### Saved data entries
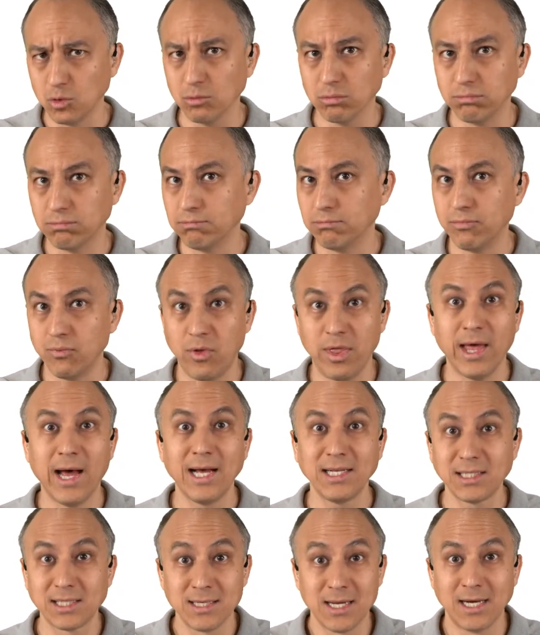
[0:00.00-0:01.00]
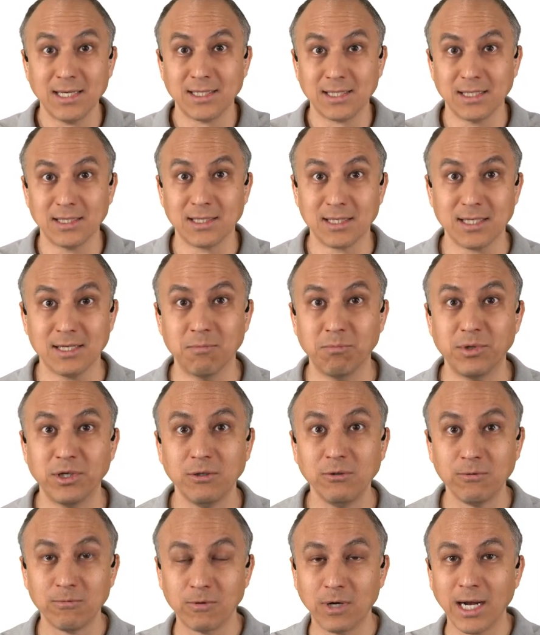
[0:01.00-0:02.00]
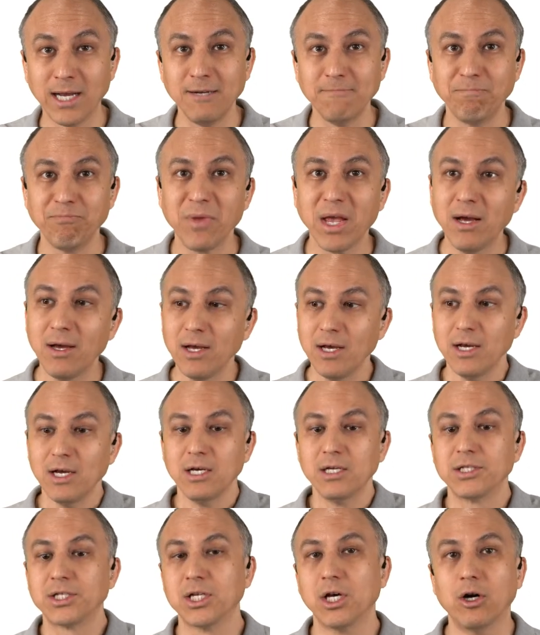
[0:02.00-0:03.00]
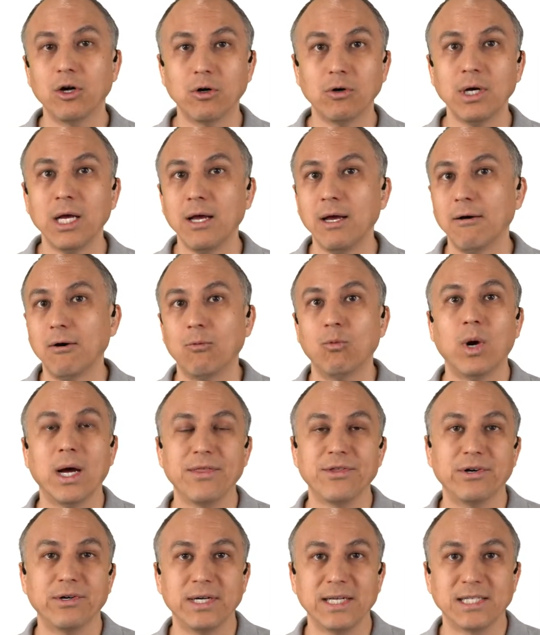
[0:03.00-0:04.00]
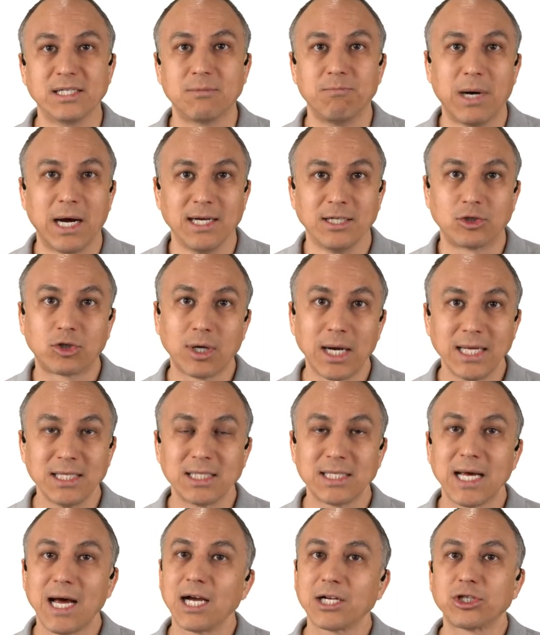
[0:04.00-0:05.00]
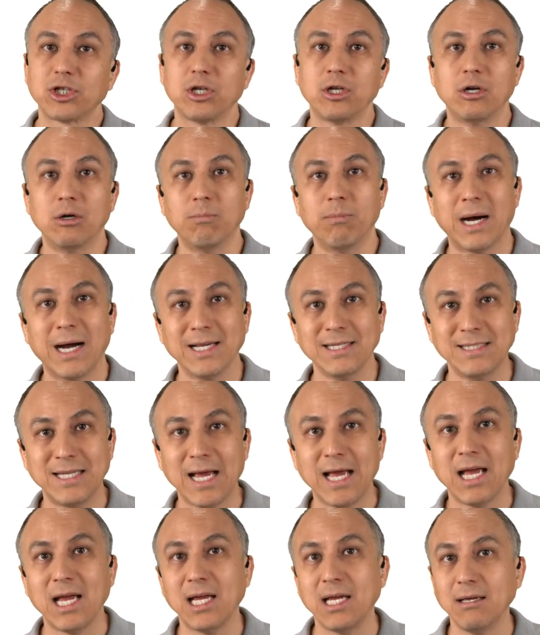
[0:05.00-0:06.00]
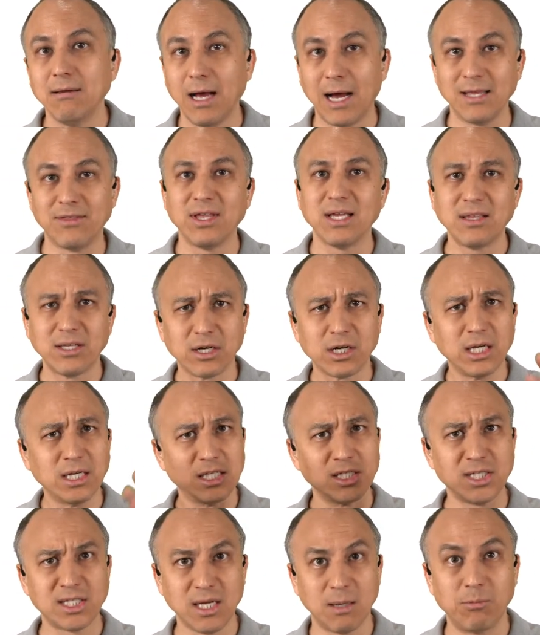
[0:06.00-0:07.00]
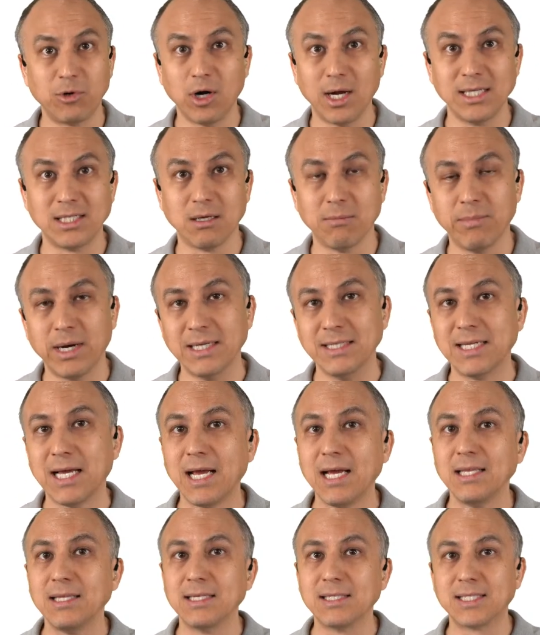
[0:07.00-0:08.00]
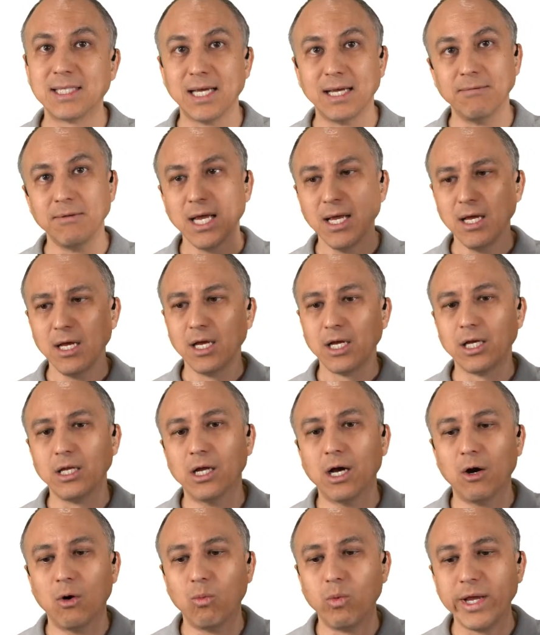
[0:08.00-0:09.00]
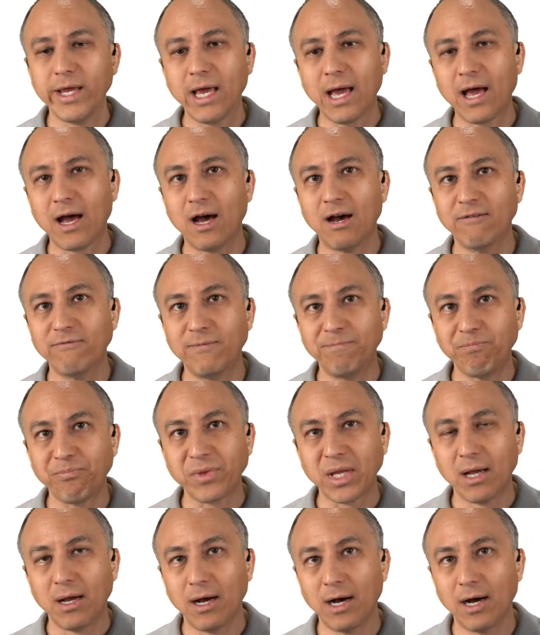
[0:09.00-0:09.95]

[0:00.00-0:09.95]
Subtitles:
well, that's nice and simple, right? So whether it's by transaction or by day, I think they're going to summarize it by day that said, we have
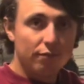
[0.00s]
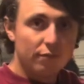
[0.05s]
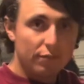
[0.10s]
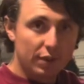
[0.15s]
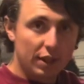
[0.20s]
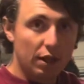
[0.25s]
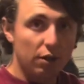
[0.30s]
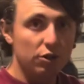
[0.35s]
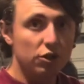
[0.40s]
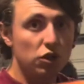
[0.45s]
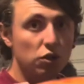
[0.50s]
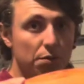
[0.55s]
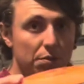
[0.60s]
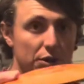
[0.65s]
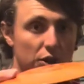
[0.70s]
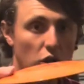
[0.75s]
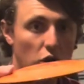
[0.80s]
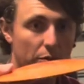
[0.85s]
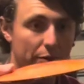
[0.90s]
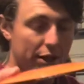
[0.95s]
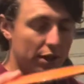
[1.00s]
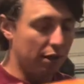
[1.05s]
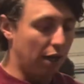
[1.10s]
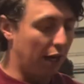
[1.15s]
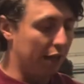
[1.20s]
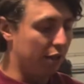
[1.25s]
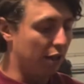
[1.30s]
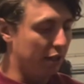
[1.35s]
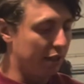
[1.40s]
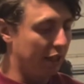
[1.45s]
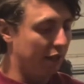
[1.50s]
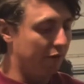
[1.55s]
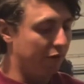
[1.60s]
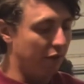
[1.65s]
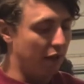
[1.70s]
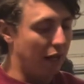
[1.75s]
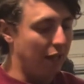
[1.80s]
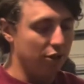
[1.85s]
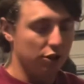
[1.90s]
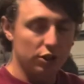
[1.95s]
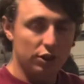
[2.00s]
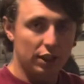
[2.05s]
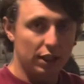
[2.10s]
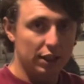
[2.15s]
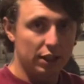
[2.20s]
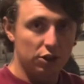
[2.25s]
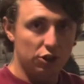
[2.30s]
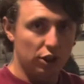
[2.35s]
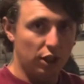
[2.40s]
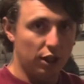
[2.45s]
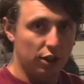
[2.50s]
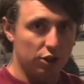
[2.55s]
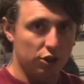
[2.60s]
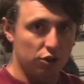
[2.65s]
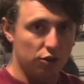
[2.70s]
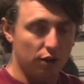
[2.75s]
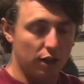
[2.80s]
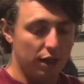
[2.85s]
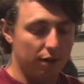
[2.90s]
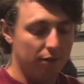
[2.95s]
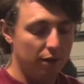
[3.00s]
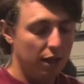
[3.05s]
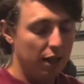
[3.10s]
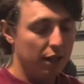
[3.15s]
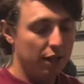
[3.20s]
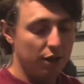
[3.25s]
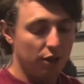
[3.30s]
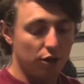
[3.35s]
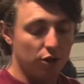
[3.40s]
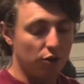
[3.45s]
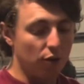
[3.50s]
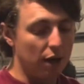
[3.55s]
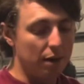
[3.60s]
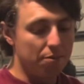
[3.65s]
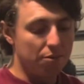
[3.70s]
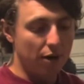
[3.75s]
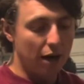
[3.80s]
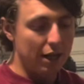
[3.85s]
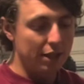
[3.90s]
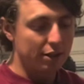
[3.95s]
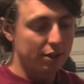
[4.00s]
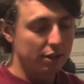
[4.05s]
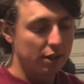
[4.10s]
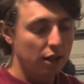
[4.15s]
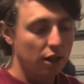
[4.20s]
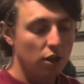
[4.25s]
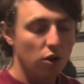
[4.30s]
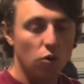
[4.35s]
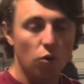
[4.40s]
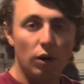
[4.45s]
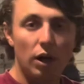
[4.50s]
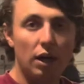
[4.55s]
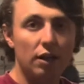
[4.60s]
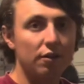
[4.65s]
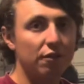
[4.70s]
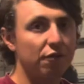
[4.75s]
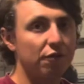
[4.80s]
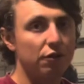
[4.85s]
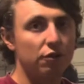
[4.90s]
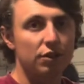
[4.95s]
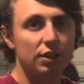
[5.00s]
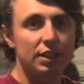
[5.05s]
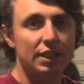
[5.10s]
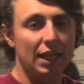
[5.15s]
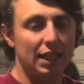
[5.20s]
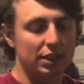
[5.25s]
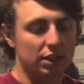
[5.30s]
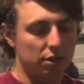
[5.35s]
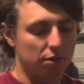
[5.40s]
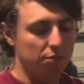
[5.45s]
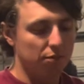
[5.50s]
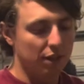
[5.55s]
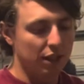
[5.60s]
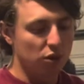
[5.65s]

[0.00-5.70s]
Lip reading: They're super domey. I thought they'd fly just like the Jared Destroyer. They're a great price. Went out in the field to test them.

### Task prompt
Output every entry verbatim but skip the pictures.

### Completed exercise
[0:00.00-0:01.00]
[0:01.00-0:02.00]
[0:02.00-0:03.00]
[0:03.00-0:04.00]
[0:04.00-0:05.00]
[0:05.00-0:06.00]
[0:06.00-0:07.00]
[0:07.00-0:08.00]
[0:08.00-0:09.00]
[0:09.00-0:09.95]

[0:00.00-0:09.95]
Subtitles:
well, that's nice and simple, right? So whether it's by transaction or by day, I think they're going to summarize it by day that said, we have
[0.00s]
[0.05s]
[0.10s]
[0.15s]
[0.20s]
[0.25s]
[0.30s]
[0.35s]
[0.40s]
[0.45s]
[0.50s]
[0.55s]
[0.60s]
[0.65s]
[0.70s]
[0.75s]
[0.80s]
[0.85s]
[0.90s]
[0.95s]
[1.00s]
[1.05s]
[1.10s]
[1.15s]
[1.20s]
[1.25s]
[1.30s]
[1.35s]
[1.40s]
[1.45s]
[1.50s]
[1.55s]
[1.60s]
[1.65s]
[1.70s]
[1.75s]
[1.80s]
[1.85s]
[1.90s]
[1.95s]
[2.00s]
[2.05s]
[2.10s]
[2.15s]
[2.20s]
[2.25s]
[2.30s]
[2.35s]
[2.40s]
[2.45s]
[2.50s]
[2.55s]
[2.60s]
[2.65s]
[2.70s]
[2.75s]
[2.80s]
[2.85s]
[2.90s]
[2.95s]
[3.00s]
[3.05s]
[3.10s]
[3.15s]
[3.20s]
[3.25s]
[3.30s]
[3.35s]
[3.40s]
[3.45s]
[3.50s]
[3.55s]
[3.60s]
[3.65s]
[3.70s]
[3.75s]
[3.80s]
[3.85s]
[3.90s]
[3.95s]
[4.00s]
[4.05s]
[4.10s]
[4.15s]
[4.20s]
[4.25s]
[4.30s]
[4.35s]
[4.40s]
[4.45s]
[4.50s]
[4.55s]
[4.60s]
[4.65s]
[4.70s]
[4.75s]
[4.80s]
[4.85s]
[4.90s]
[4.95s]
[5.00s]
[5.05s]
[5.10s]
[5.15s]
[5.20s]
[5.25s]
[5.30s]
[5.35s]
[5.40s]
[5.45s]
[5.50s]
[5.55s]
[5.60s]
[5.65s]

[0.00-5.70s]
Lip reading: They're super domey. I thought they'd fly just like the Jared Destroyer. They're a great price. Went out in the field to test them.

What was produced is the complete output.